** TASK PROMPT **
Each entry should be set down again verbatim, with the images omitted.

Stored items

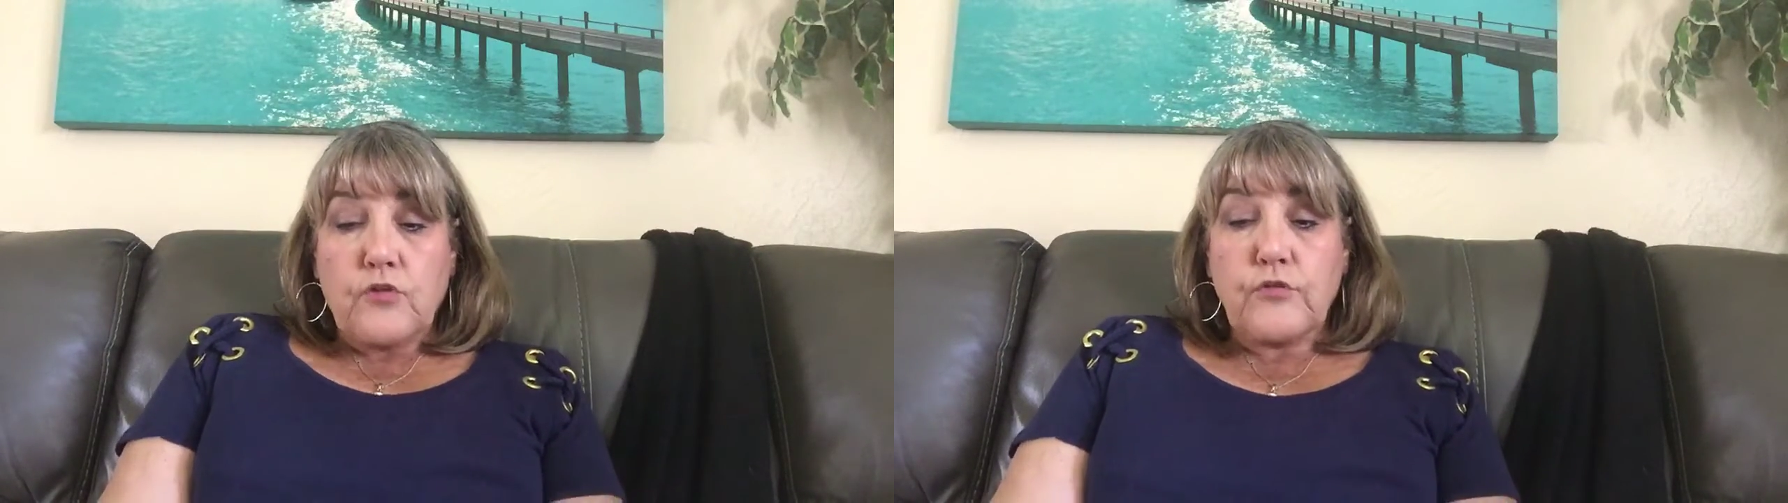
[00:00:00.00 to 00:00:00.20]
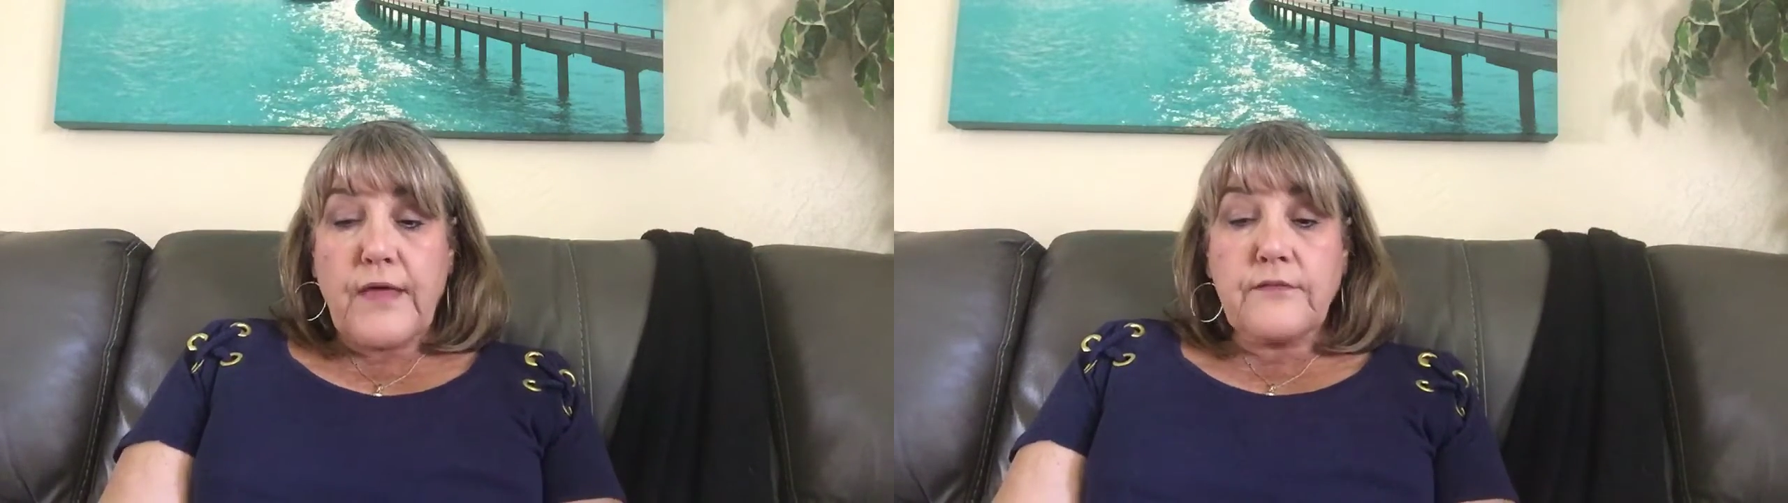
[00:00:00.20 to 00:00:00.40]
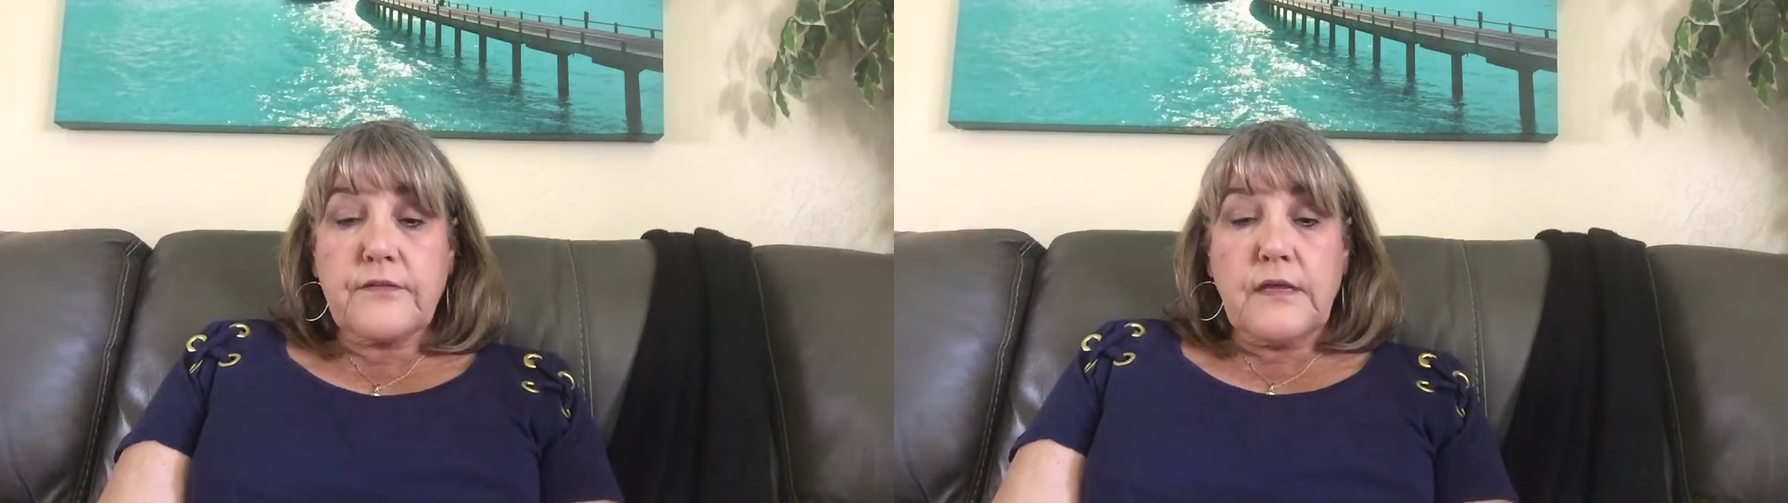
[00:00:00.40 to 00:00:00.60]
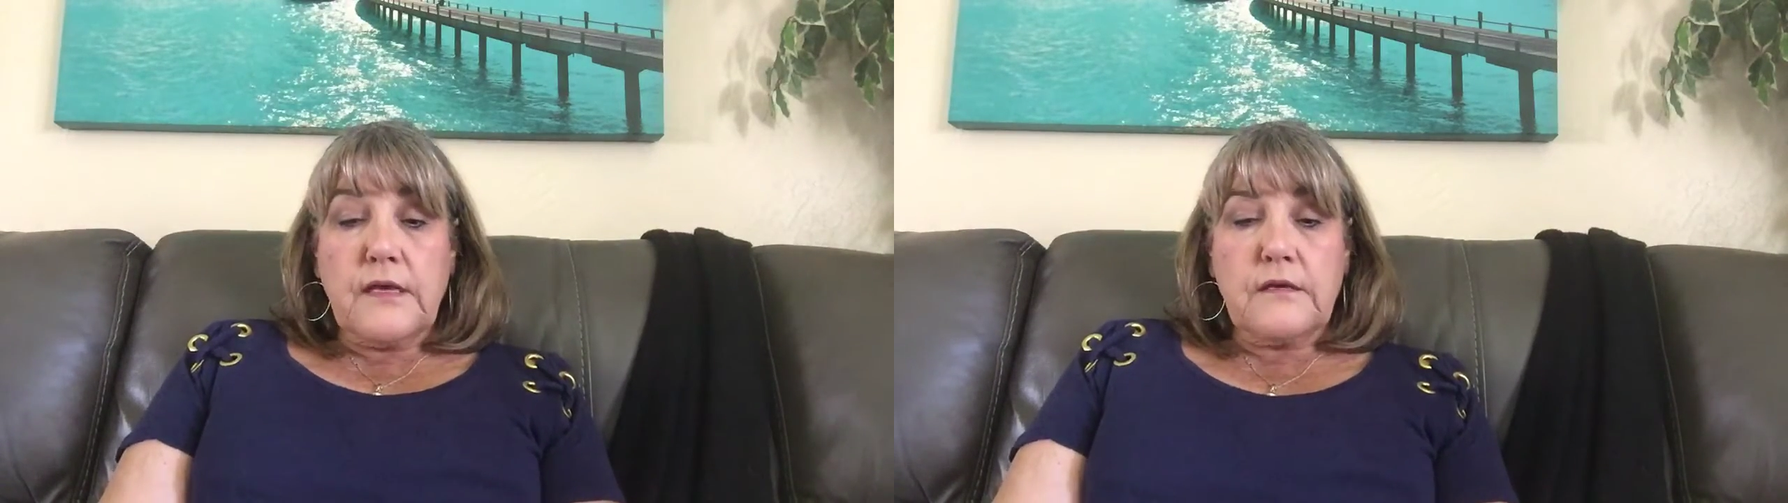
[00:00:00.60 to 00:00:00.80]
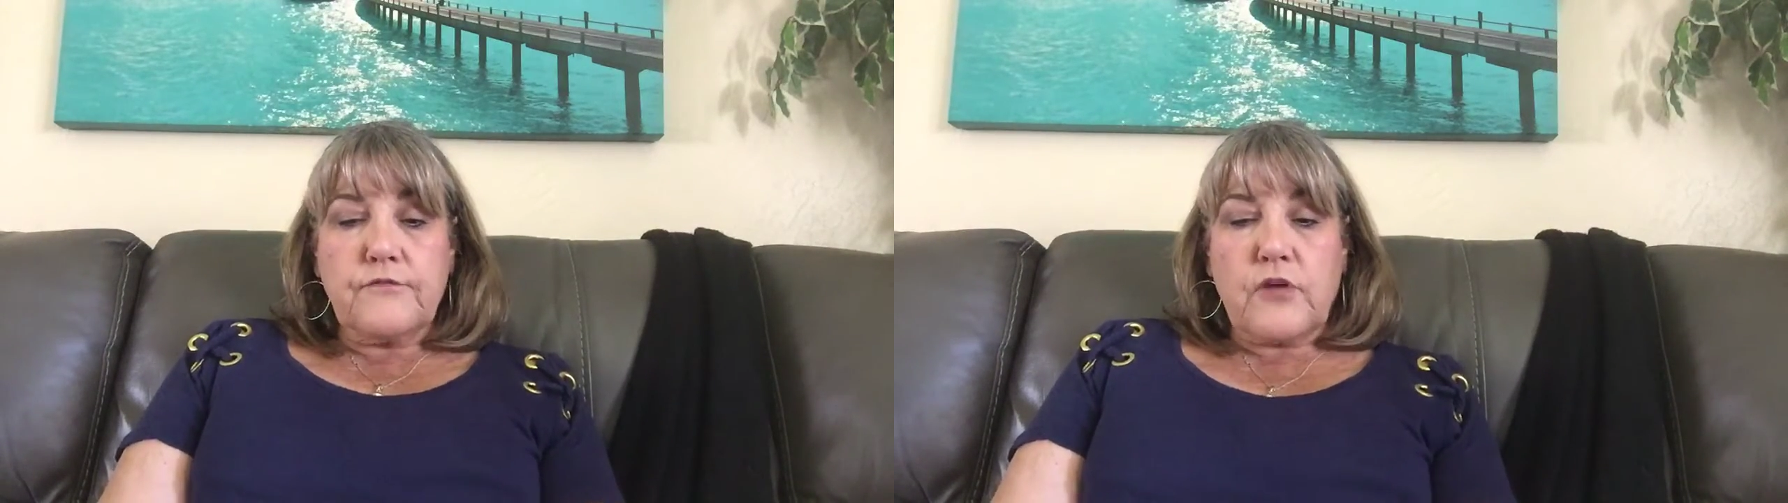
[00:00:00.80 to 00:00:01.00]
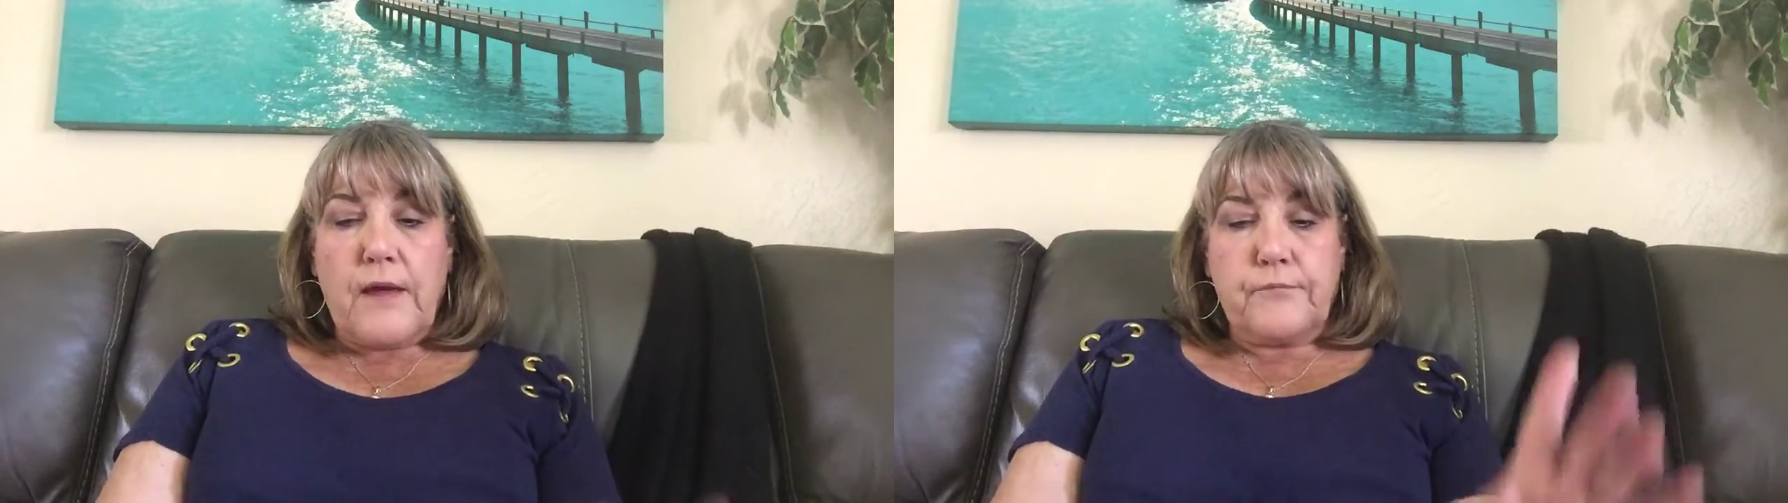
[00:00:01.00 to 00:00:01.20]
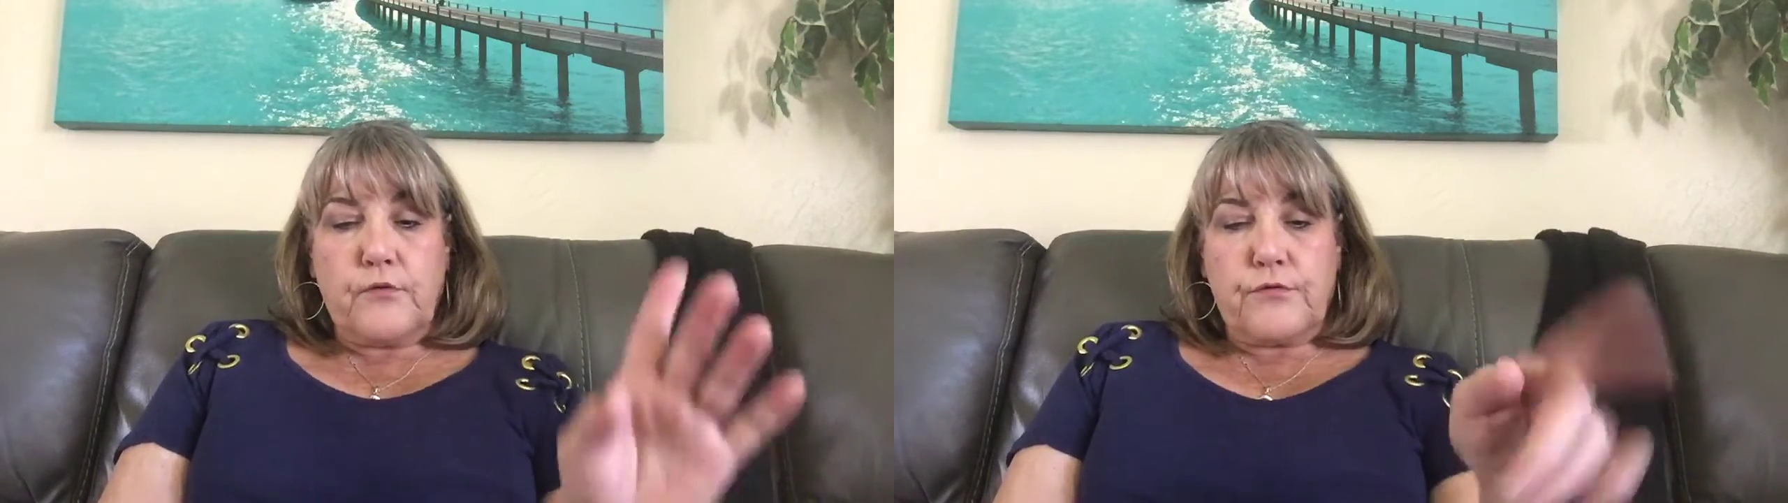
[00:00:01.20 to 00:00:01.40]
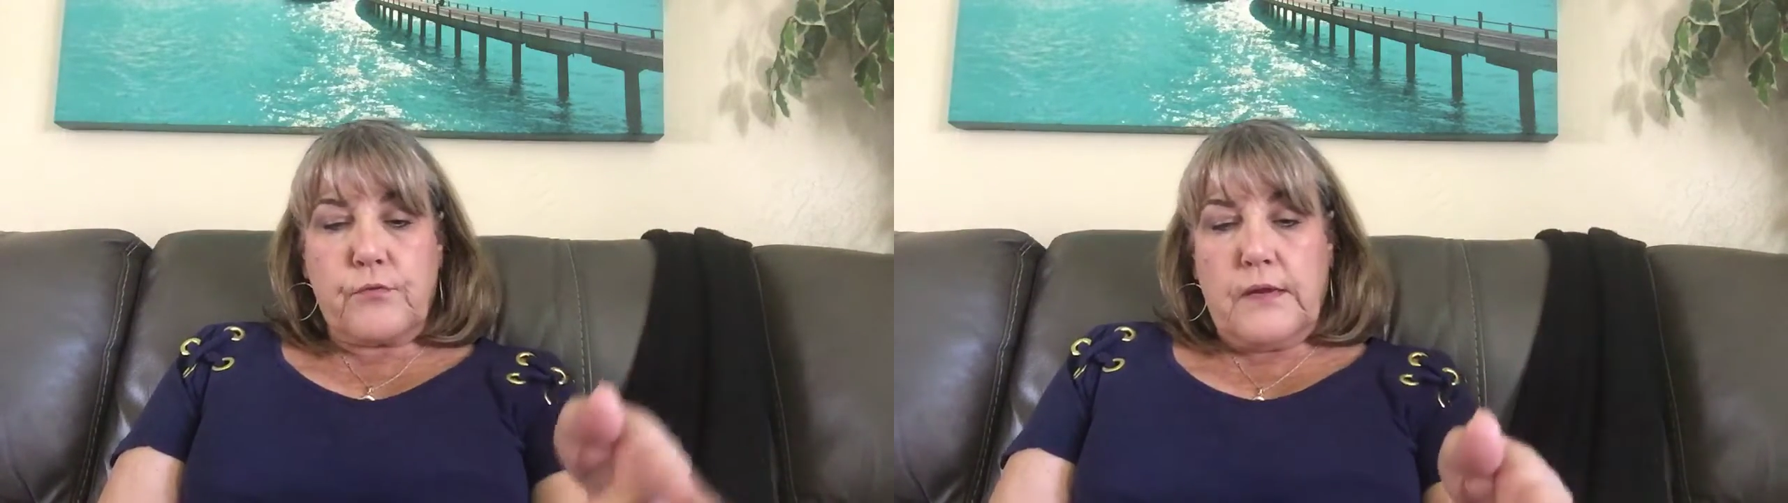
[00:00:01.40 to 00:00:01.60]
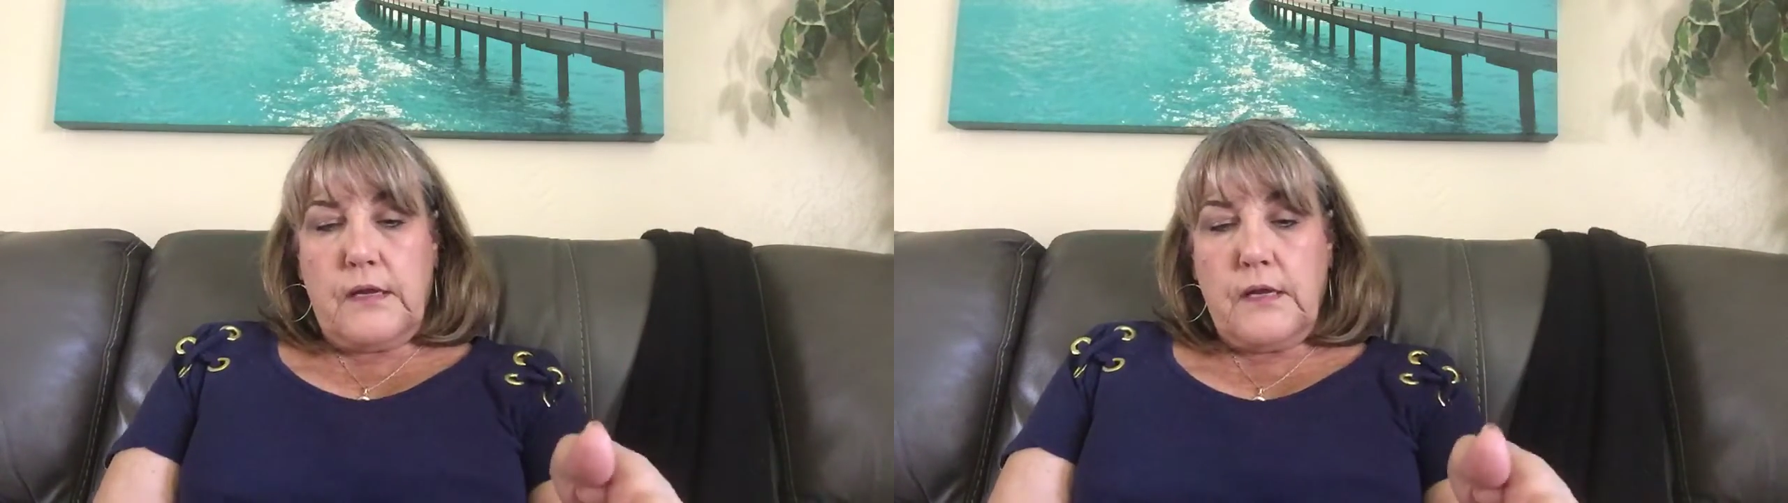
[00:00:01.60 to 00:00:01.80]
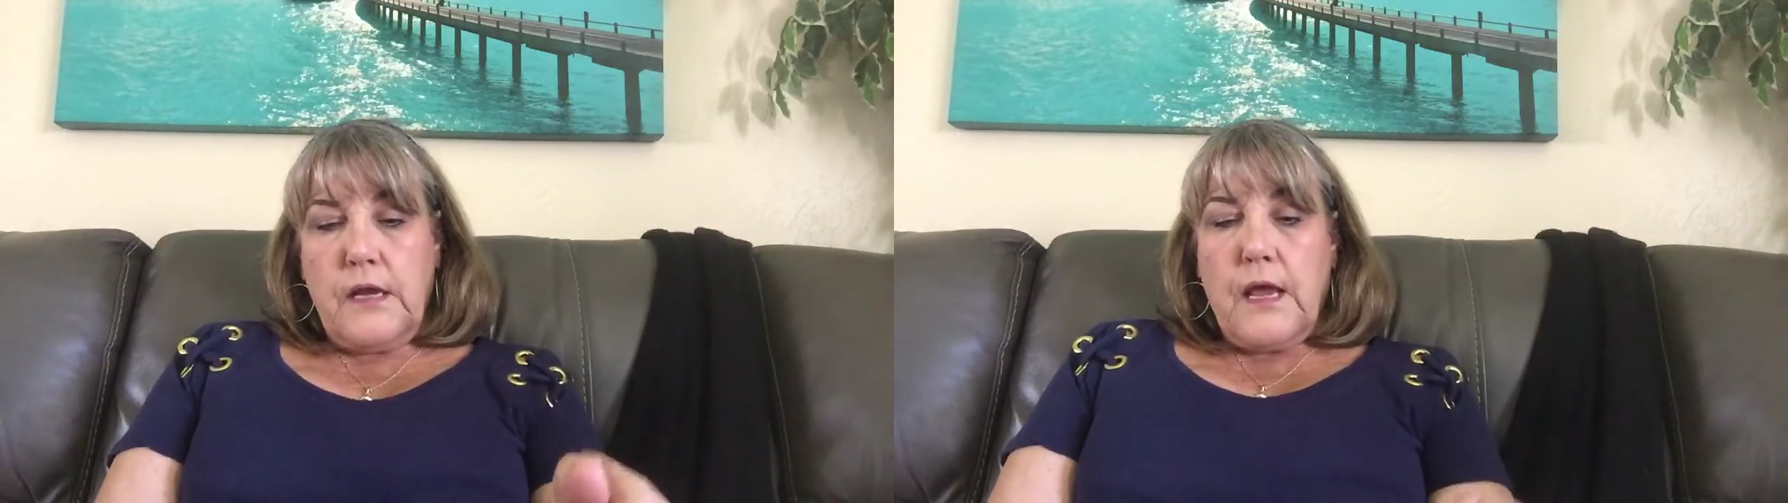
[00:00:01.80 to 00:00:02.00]
so that's the end of chapter
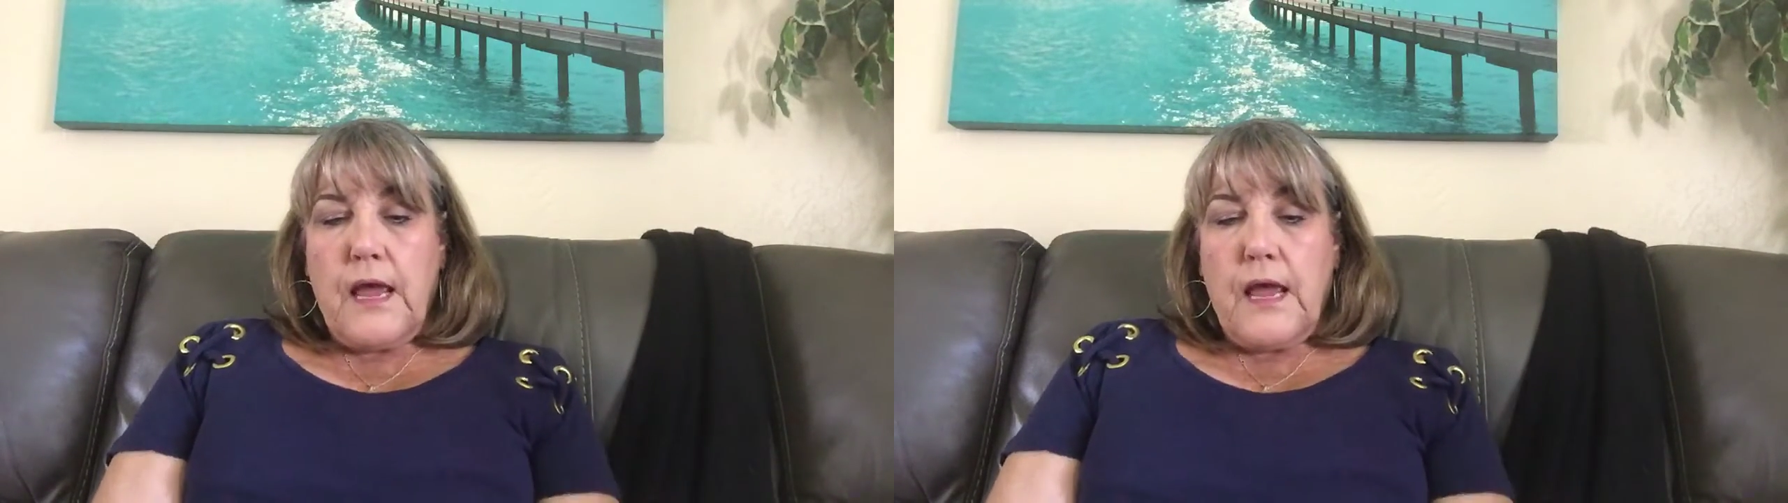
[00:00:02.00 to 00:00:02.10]
3.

** WRITTEN RESPONSE **
[00:00:00.00 to 00:00:00.20]
[00:00:00.20 to 00:00:00.40]
[00:00:00.40 to 00:00:00.60]
[00:00:00.60 to 00:00:00.80]
[00:00:00.80 to 00:00:01.00]
[00:00:01.00 to 00:00:01.20]
[00:00:01.20 to 00:00:01.40]
[00:00:01.40 to 00:00:01.60]
[00:00:01.60 to 00:00:01.80]
[00:00:01.80 to 00:00:02.00]
so that's the end of chapter
[00:00:02.00 to 00:00:02.10]
3.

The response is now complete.